■ **PROBLEM TO WORK ON**
Begin the reply with the line containing "(1.00 s to 2.00 s)" and end it with the final line of the listing, reproducing every line between exactly and adding nothing.

■ **MATERIAL FOR THE TASK**
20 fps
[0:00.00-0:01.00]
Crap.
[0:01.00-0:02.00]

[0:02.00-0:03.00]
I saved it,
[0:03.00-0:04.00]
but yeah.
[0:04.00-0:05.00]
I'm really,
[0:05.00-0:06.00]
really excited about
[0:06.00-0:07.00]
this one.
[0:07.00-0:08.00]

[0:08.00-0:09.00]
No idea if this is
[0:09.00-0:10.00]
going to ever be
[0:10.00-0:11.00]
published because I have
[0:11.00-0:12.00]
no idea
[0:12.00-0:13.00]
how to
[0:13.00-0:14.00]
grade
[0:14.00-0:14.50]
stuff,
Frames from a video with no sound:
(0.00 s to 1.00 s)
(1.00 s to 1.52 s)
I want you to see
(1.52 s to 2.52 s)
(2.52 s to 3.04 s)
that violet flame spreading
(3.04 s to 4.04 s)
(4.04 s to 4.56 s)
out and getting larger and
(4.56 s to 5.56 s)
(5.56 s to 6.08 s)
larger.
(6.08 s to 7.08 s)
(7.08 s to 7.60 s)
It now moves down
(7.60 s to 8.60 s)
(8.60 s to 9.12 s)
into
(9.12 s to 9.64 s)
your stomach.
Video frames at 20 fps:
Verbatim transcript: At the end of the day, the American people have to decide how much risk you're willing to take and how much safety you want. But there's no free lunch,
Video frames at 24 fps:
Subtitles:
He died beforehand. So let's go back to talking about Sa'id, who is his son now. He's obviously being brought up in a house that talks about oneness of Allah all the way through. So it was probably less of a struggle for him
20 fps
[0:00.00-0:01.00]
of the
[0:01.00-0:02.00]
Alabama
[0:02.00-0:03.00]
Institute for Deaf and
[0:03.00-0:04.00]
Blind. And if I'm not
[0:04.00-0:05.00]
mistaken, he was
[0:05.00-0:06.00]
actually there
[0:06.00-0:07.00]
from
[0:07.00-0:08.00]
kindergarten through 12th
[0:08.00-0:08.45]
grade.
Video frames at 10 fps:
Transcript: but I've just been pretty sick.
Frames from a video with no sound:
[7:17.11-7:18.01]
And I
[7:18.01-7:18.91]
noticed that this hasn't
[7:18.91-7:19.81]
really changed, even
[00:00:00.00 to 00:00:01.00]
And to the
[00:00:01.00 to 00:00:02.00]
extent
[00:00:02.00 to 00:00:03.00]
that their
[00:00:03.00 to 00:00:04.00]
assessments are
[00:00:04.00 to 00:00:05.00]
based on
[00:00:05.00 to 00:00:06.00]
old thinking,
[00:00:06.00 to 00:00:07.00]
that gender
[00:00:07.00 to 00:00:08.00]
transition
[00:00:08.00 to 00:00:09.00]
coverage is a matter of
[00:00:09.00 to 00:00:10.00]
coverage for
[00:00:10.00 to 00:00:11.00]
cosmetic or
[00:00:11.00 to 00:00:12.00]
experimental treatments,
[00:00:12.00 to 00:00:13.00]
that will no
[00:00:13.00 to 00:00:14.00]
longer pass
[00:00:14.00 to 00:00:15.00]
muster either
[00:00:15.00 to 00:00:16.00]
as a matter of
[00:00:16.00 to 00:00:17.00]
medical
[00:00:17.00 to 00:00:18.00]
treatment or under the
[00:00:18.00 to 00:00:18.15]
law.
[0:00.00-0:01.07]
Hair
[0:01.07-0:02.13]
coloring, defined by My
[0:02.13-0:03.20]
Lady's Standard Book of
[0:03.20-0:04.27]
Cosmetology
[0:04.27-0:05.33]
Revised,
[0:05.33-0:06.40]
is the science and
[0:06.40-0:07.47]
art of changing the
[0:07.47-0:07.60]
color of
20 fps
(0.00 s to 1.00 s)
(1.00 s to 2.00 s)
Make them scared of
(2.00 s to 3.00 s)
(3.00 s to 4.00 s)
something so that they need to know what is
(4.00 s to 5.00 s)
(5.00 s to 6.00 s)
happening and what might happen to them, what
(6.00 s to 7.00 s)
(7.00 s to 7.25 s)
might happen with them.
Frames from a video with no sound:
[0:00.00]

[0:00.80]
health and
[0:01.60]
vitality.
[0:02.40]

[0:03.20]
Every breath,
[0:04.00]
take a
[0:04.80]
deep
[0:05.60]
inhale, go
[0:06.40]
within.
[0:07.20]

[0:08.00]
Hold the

■ **YOUR SOLUTION**
(1.00 s to 2.00 s)
Make them scared of
(2.00 s to 3.00 s)
(3.00 s to 4.00 s)
something so that they need to know what is
(4.00 s to 5.00 s)
(5.00 s to 6.00 s)
happening and what might happen to them, what
(6.00 s to 7.00 s)
(7.00 s to 7.25 s)
might happen with them.
Frames from a video with no sound:
[0:00.00]

[0:00.80]
health and
[0:01.60]
vitality.
[0:02.40]

[0:03.20]
Every breath,
[0:04.00]
take a
[0:04.80]
deep
[0:05.60]
inhale, go
[0:06.40]
within.
[0:07.20]

[0:08.00]
Hold the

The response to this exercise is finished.